▶ **Records for processing**:
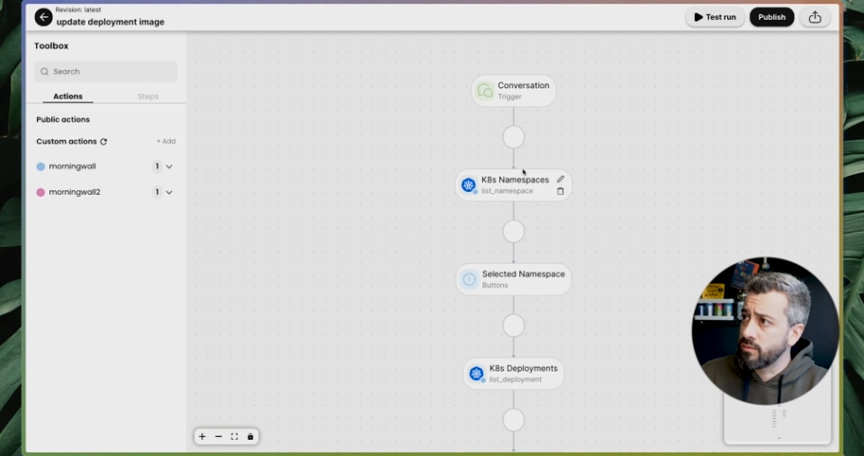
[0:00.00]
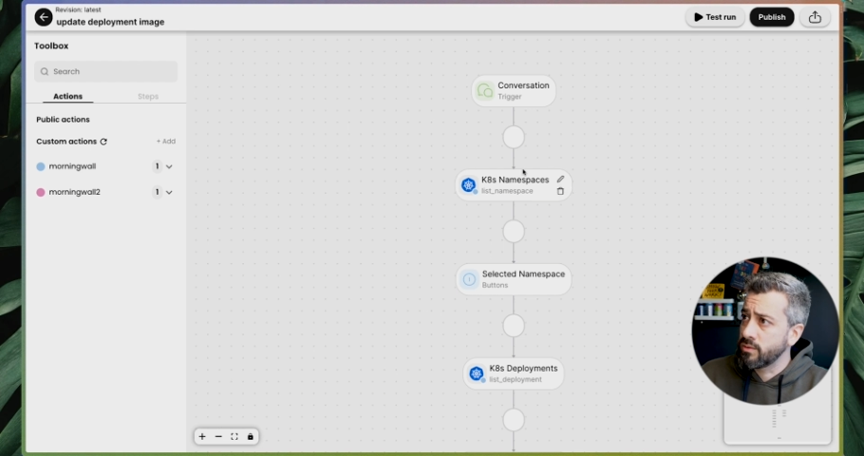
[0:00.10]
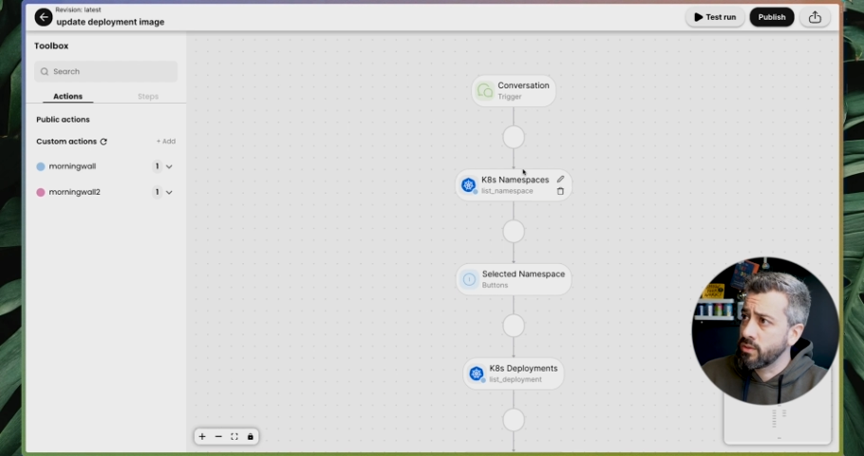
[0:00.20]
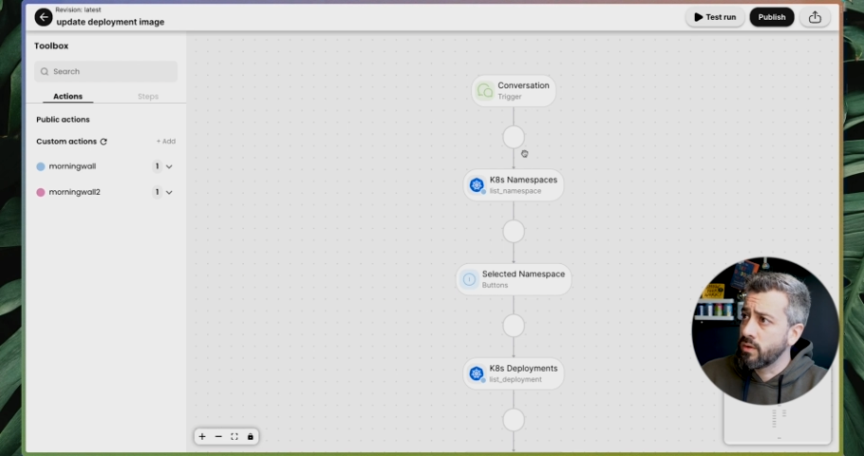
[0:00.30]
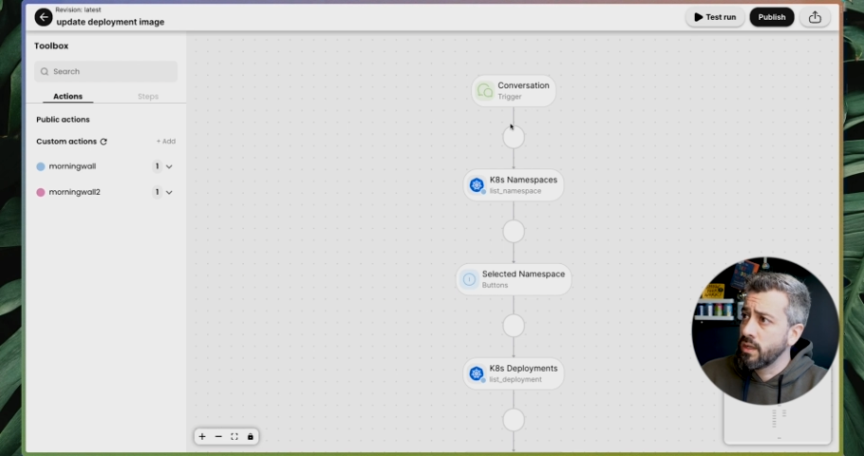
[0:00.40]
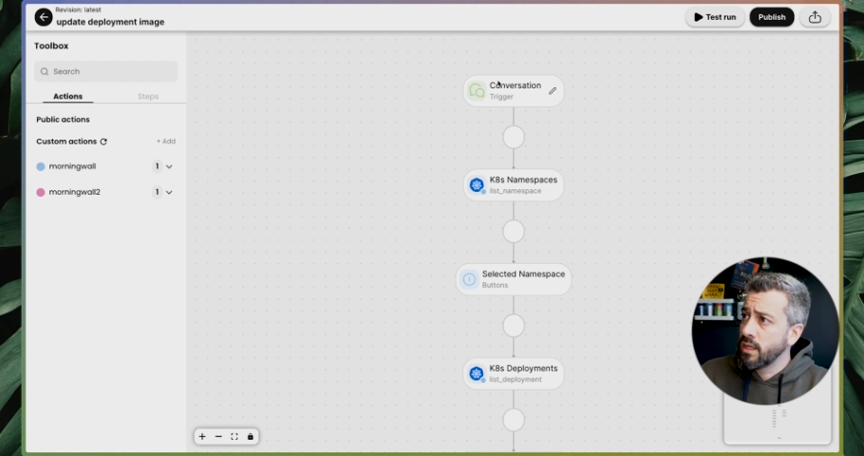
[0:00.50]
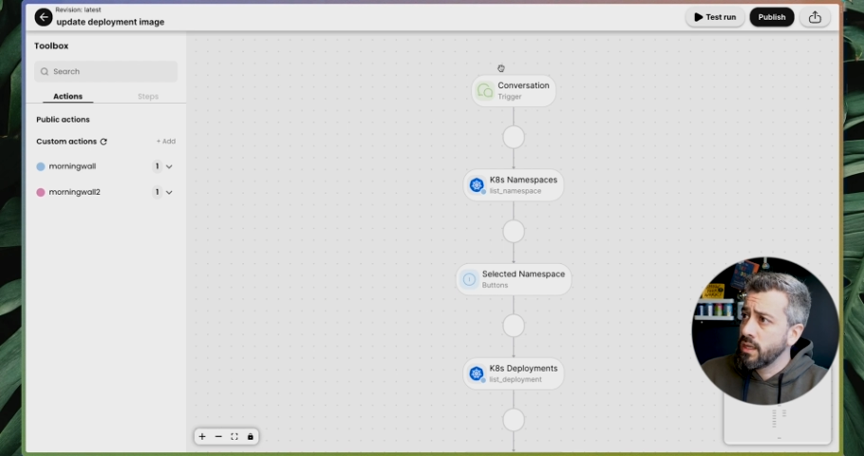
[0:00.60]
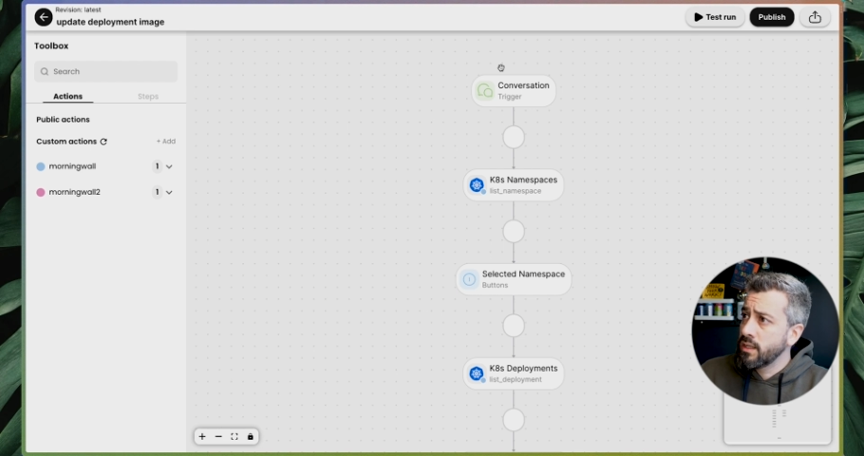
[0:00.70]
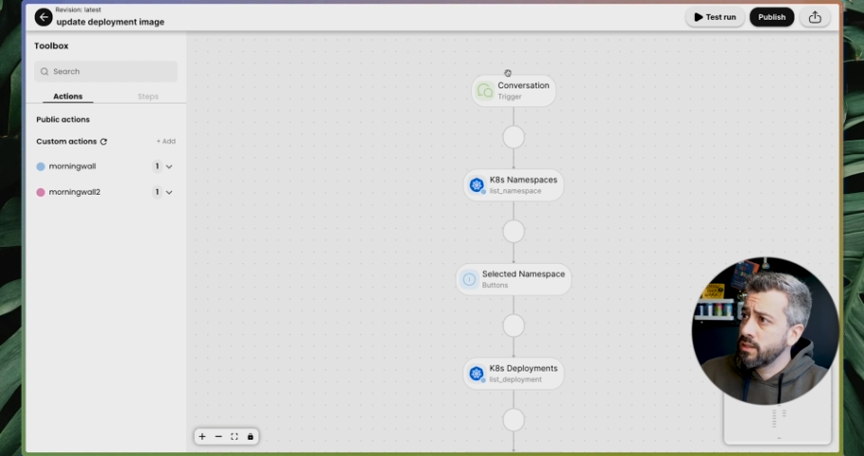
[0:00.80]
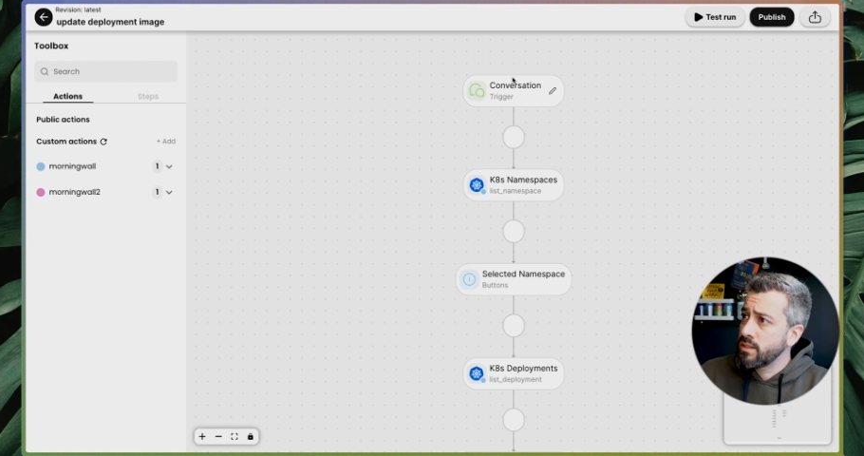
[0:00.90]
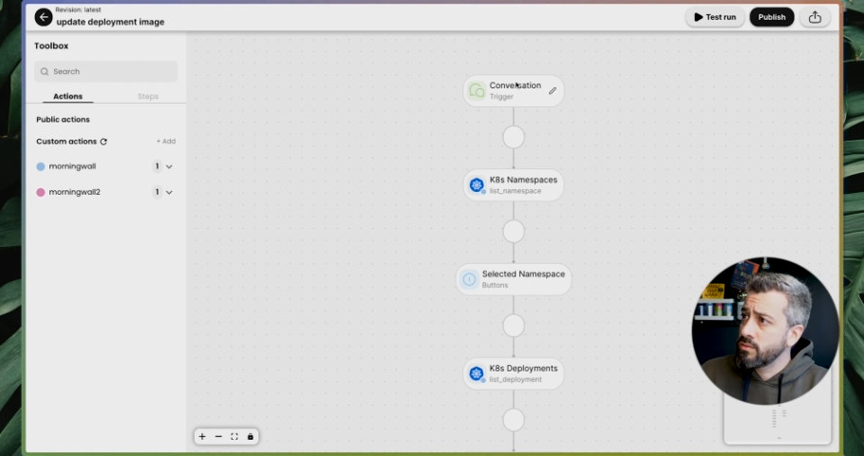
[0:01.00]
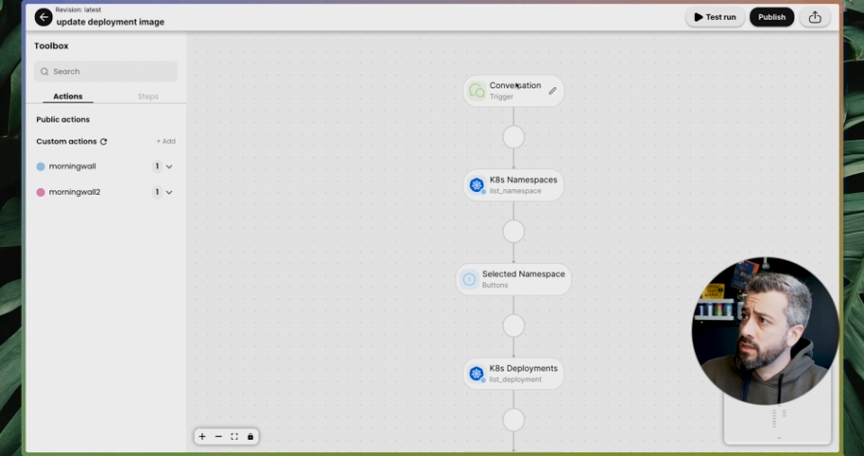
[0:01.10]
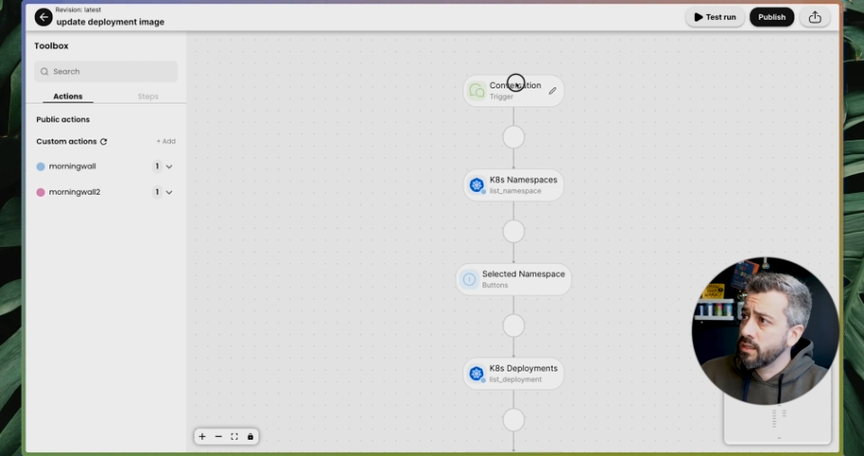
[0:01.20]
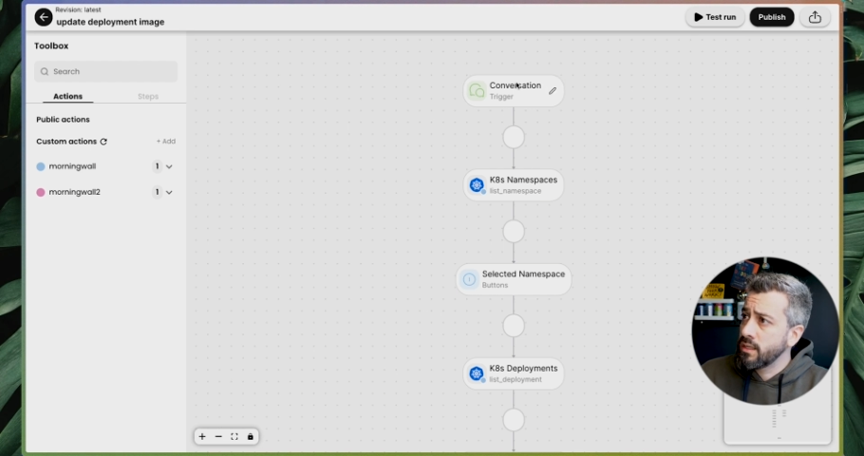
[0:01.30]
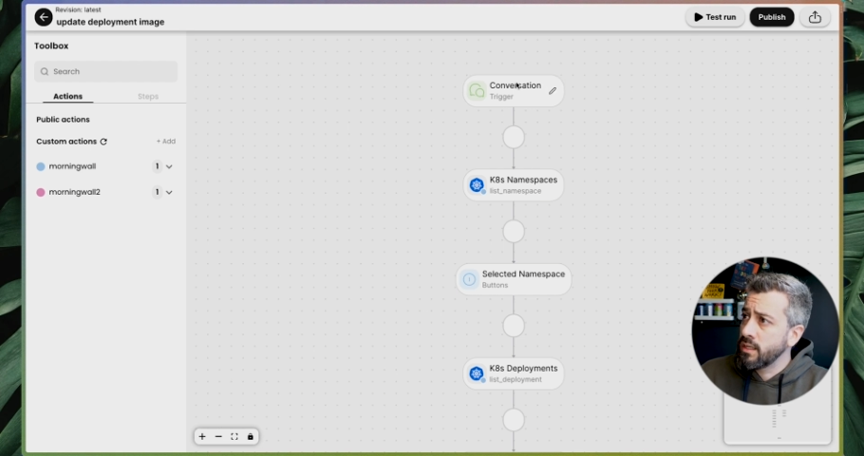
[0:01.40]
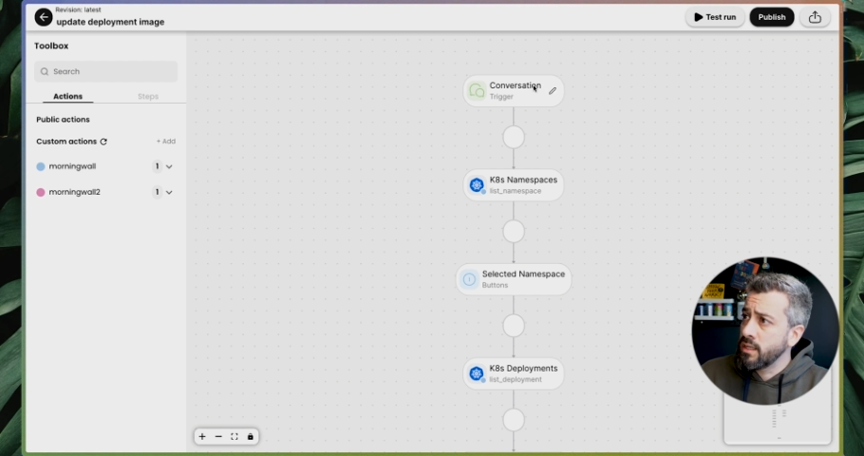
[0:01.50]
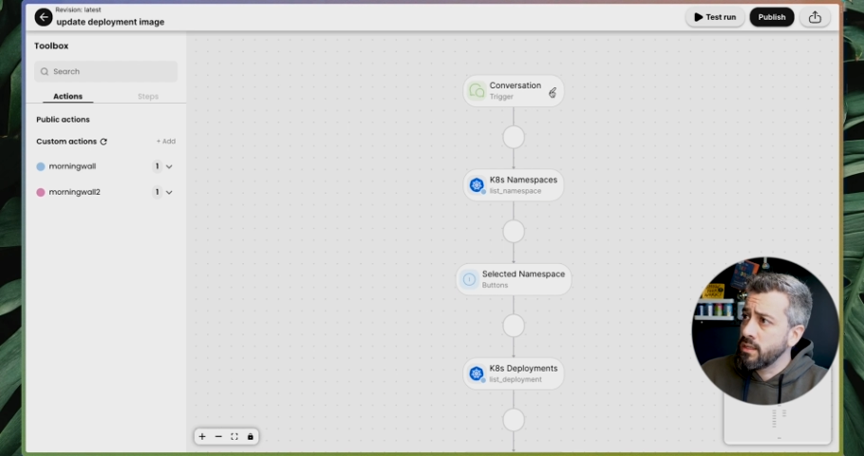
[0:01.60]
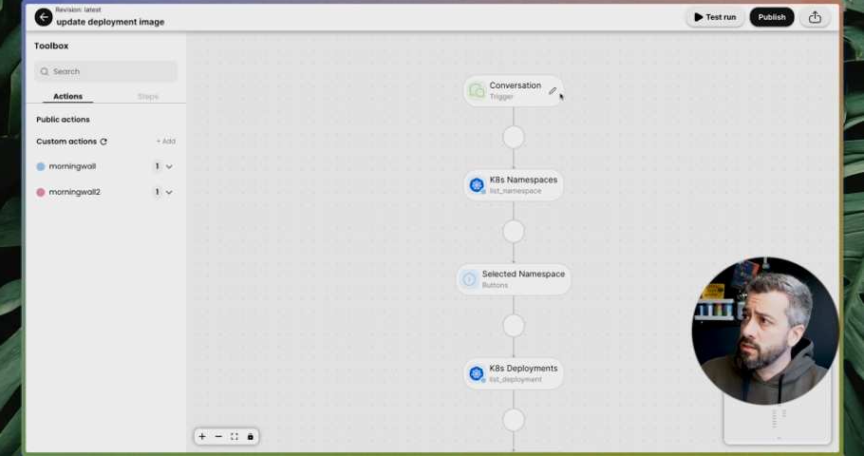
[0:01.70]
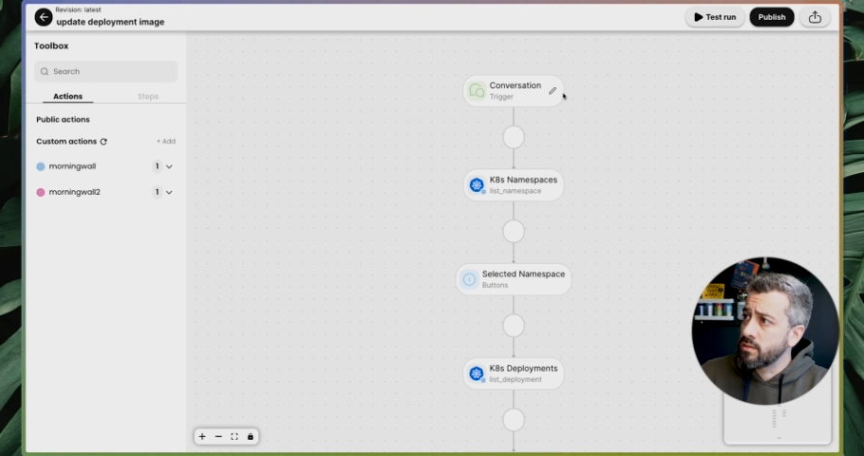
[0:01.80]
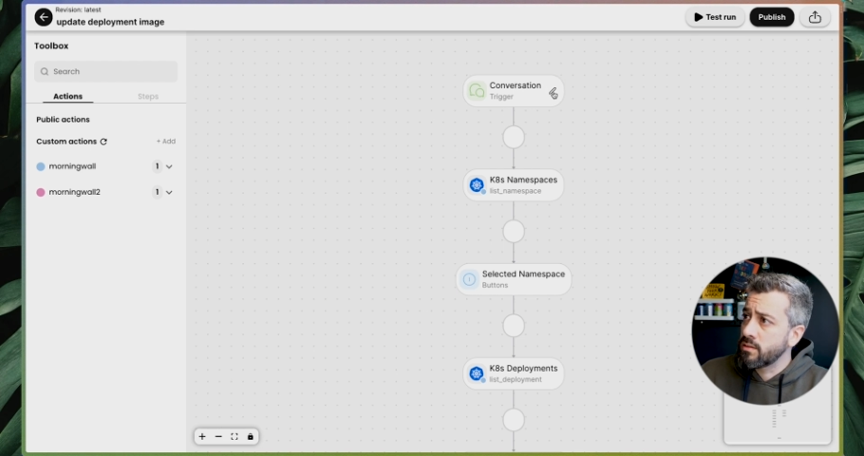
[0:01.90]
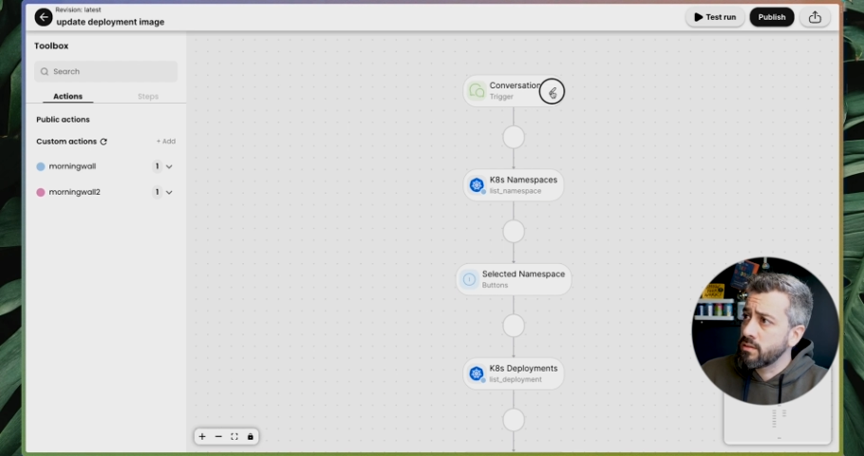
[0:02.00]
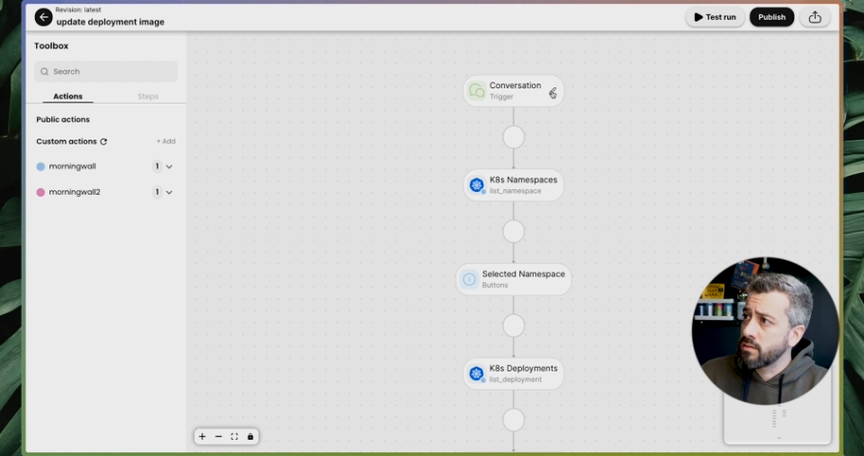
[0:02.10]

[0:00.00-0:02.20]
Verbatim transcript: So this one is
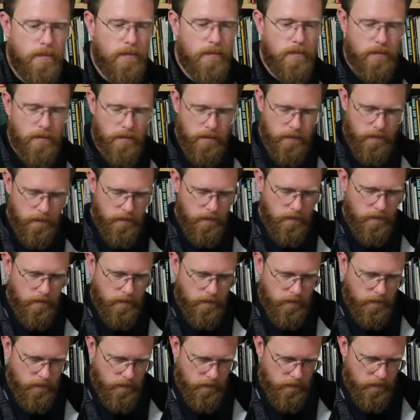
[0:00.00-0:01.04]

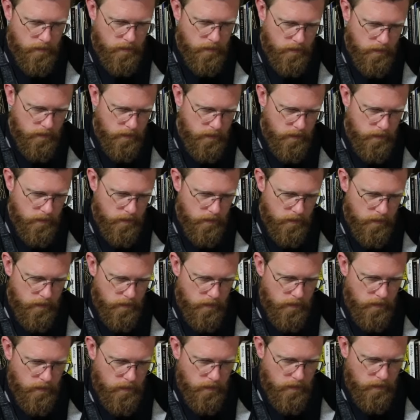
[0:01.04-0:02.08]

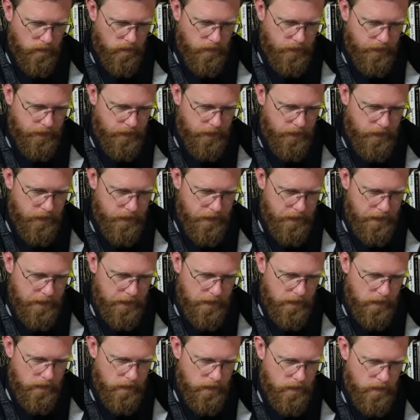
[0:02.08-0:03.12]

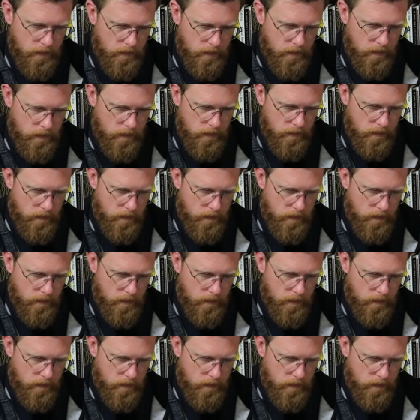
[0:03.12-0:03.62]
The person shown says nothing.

▶ **Exercise prompt**: Before handing back the copy, remove the pictures; otherwise print the data exactly.

▶ **Task output**:
[0:00.00]
[0:00.10]
[0:00.20]
[0:00.30]
[0:00.40]
[0:00.50]
[0:00.60]
[0:00.70]
[0:00.80]
[0:00.90]
[0:01.00]
[0:01.10]
[0:01.20]
[0:01.30]
[0:01.40]
[0:01.50]
[0:01.60]
[0:01.70]
[0:01.80]
[0:01.90]
[0:02.00]
[0:02.10]

[0:00.00-0:02.20]
Verbatim transcript: So this one is
[0:00.00-0:01.04]

[0:01.04-0:02.08]

[0:02.08-0:03.12]

[0:03.12-0:03.62]
The person shown says nothing.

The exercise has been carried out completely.